Mercato nero delle rupie con lotta al contante
“Vuoi comprarti le mie 100 banconote da 1.000 rupie che non potrei portare in banca? Te le vendo per meno del loro valore nominale di 100.000 rupie, così che tu possa intascarne la differenza”. Se per ipotesi, si fosse applicato uno sconto del 10%, chi le ha acquistate si sarebbe messo in tasca 10.000 rupie e il suo unico compito sarebbe stato di liberare l’offerente da una liquidità impresentabile. In un certo senso, la lotta al contante avrebbe redistribuito un po’ di ricchezza in India, dato che i grandi detentori di cash in nero avrebbero pagato loro concittadini meno benestanti per sbarazzarsene.

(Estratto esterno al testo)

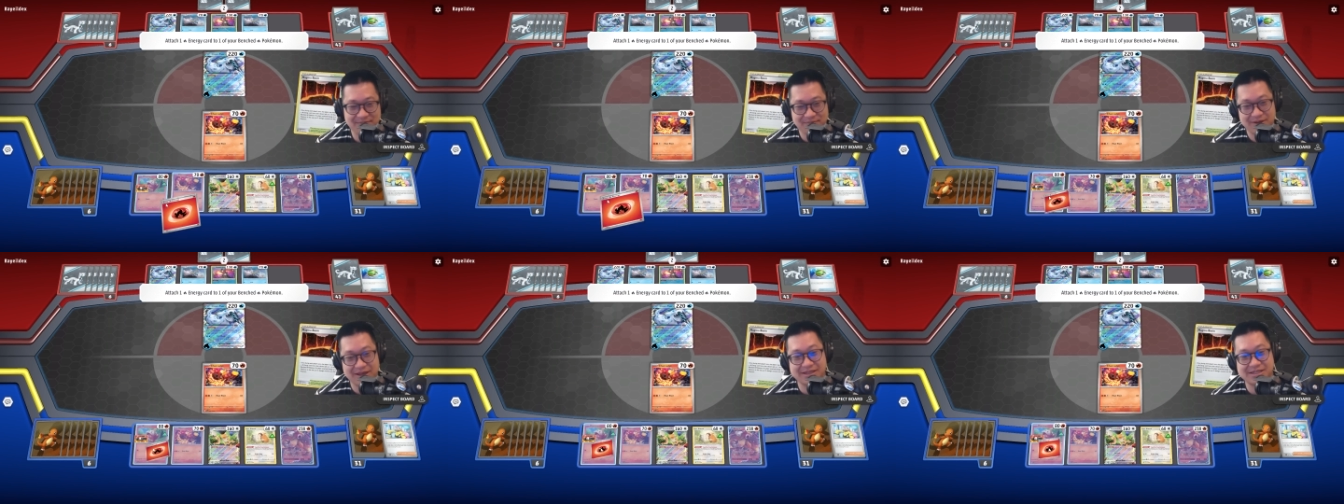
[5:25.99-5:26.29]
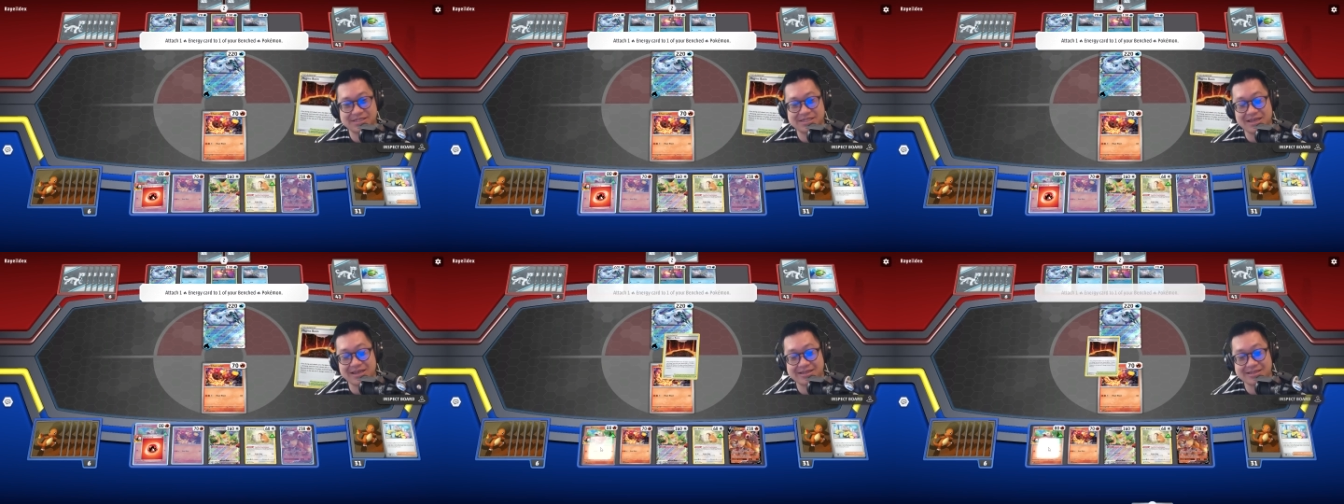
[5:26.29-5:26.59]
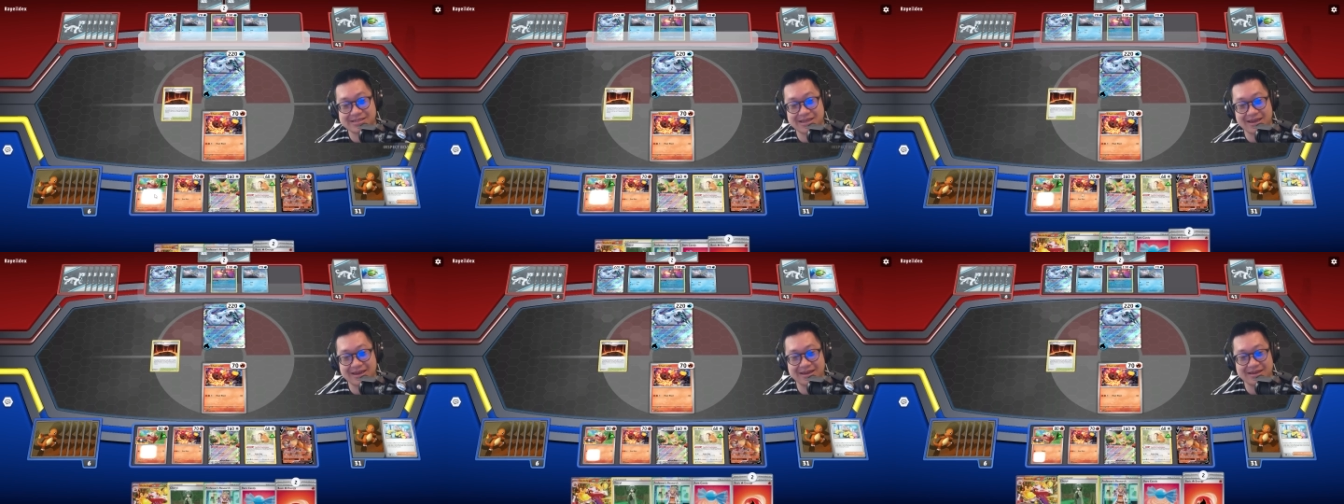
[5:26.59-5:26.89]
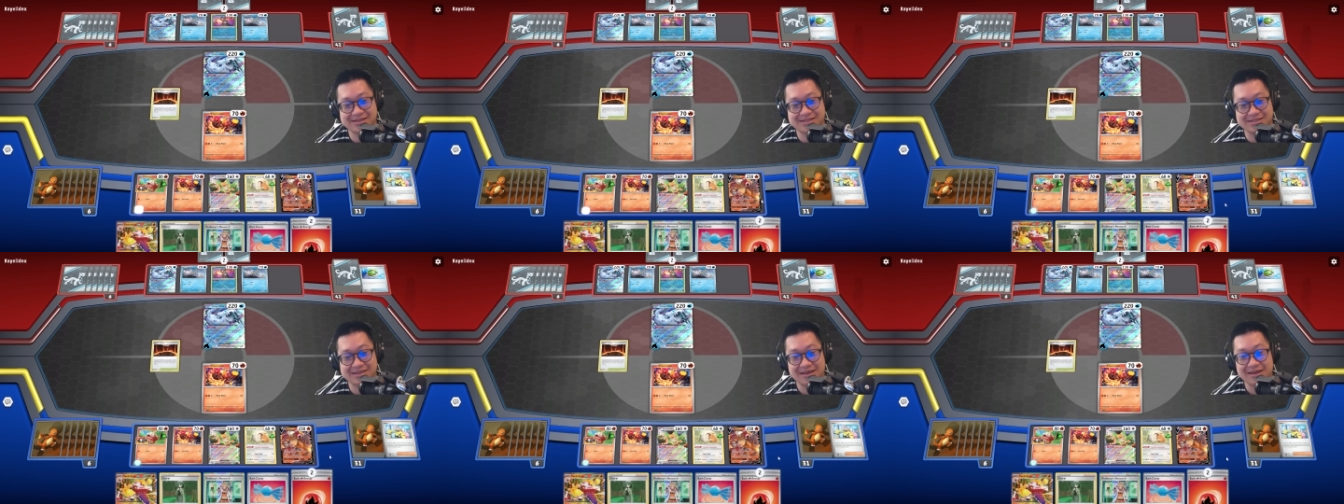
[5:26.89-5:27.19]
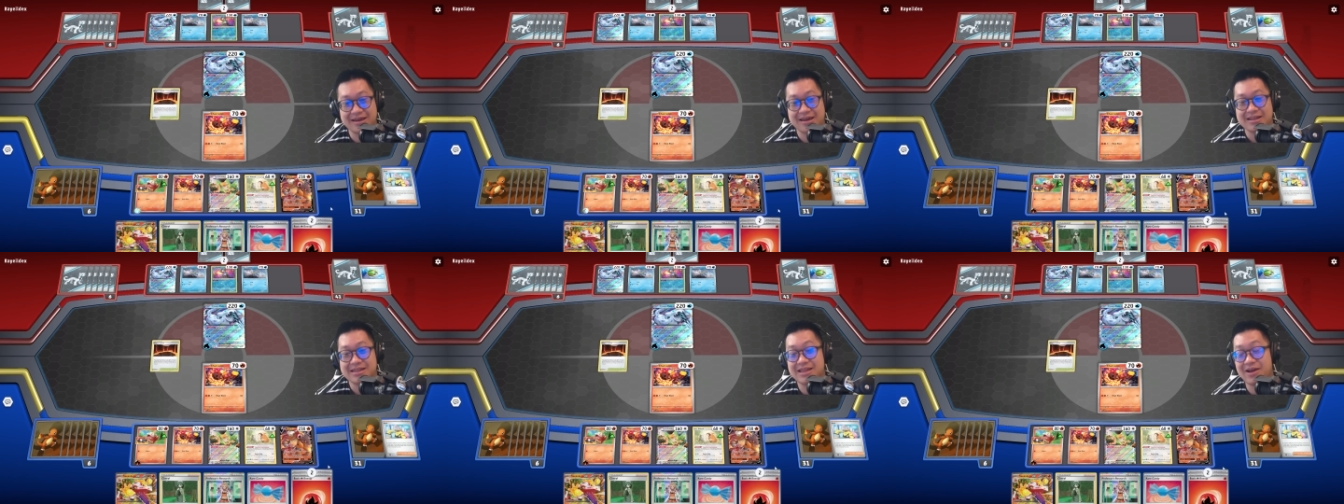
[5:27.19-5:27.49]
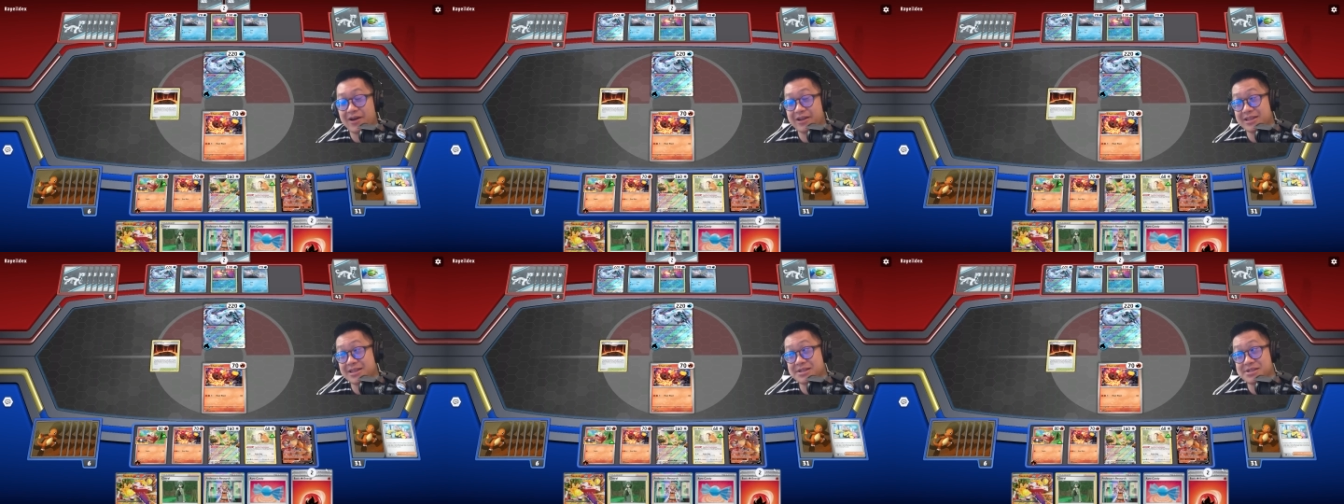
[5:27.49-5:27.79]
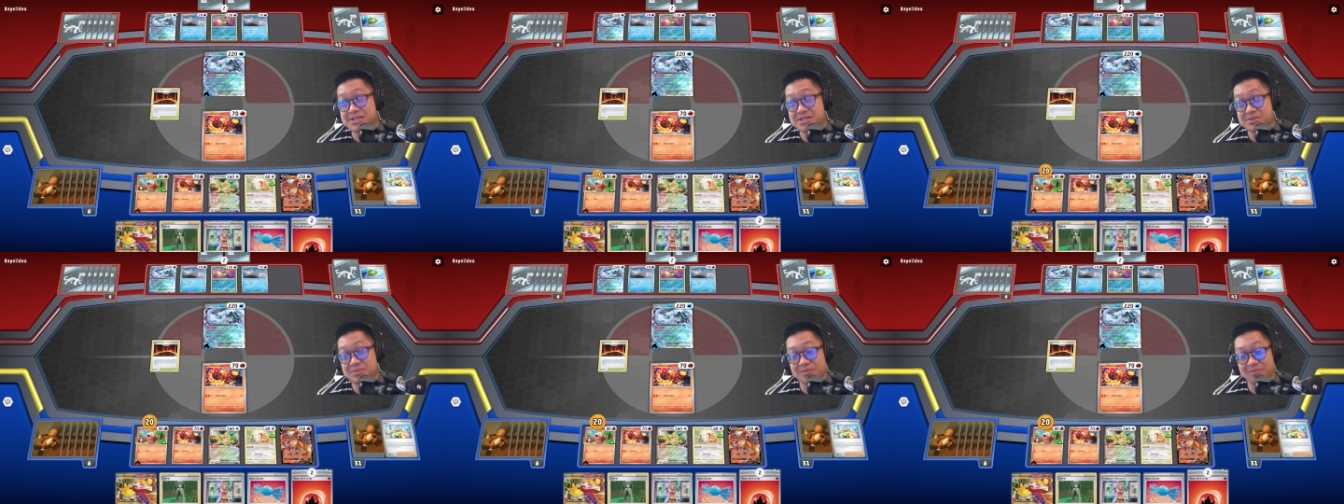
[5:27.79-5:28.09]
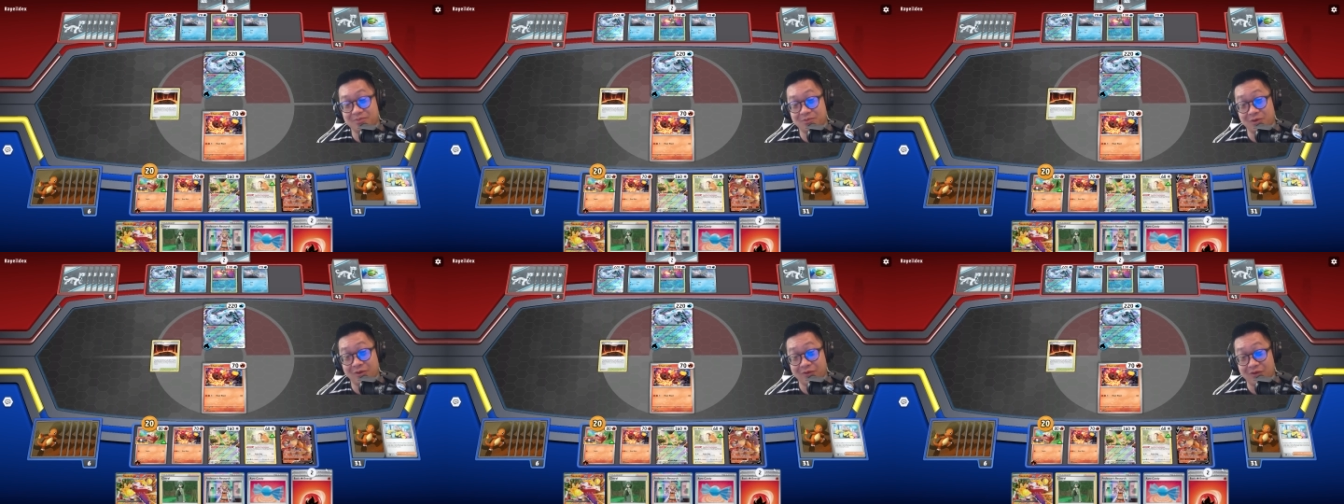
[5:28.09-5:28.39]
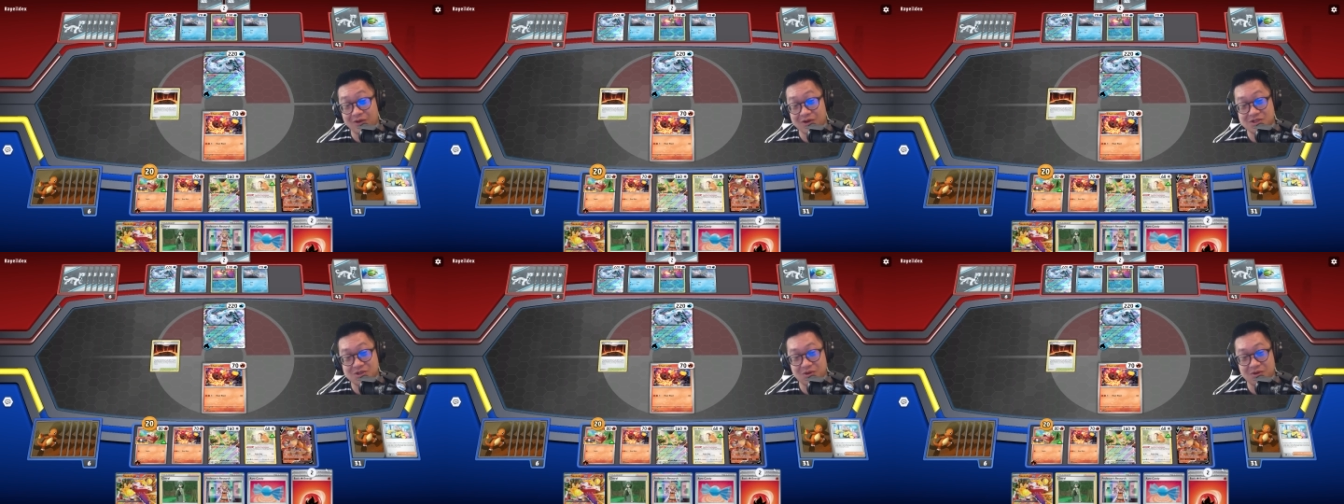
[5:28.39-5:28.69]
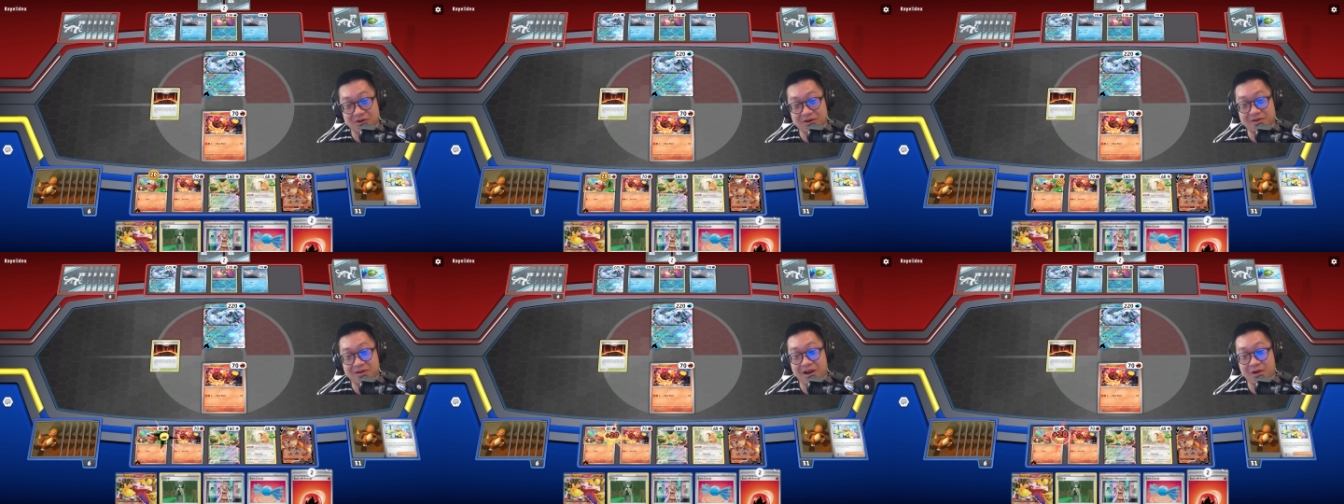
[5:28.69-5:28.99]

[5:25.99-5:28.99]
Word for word: But in Sex's case, now I did this in reverse order.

Il governo non ci ha guadagnato praticamente nulla, però. La crescita ha subito una temporanea decelerazione per la carenza di liquidità per gli scambi. Alla base di tale fallimento vi sarebbe stata la velocità con cui le banconote incriminate sono state messe fuori corso. L’India non è nuova a simili operazioni. Una “demonetizzazione” simile avvenne nel lontano 1978, ma allora a non tornare più indietro era stato il 15% del cash oggetto della misura. Se si fosse concesso più tempo agli indiani per scambiare le vecchie banconote con le nuove, molto probabilmente si sarebbe raggiunto un risultato pressappoco simile, ma a beneficio dei consumi, quindi, della crescita economica anche nel breve periodo. Perché? Le famiglie con liquidità in eccesso, rispetto a quella dichiarabile senza fare scattare i controlli fiscali, se ne sarebbero liberate attraverso acquisti di beni e servizi, magari anticipandoli per una buona parte. In questo modo, non avrebbero pagato nessuno per sbarazzarsene e avrebbero contribuito alla crescita.
Evidentemente, a Nuova Delhi è prevalsa la volontà di mostrarsi quanto più duri possibili contro evasori fiscali e criminali, ma la “ferocia” non ha pagato.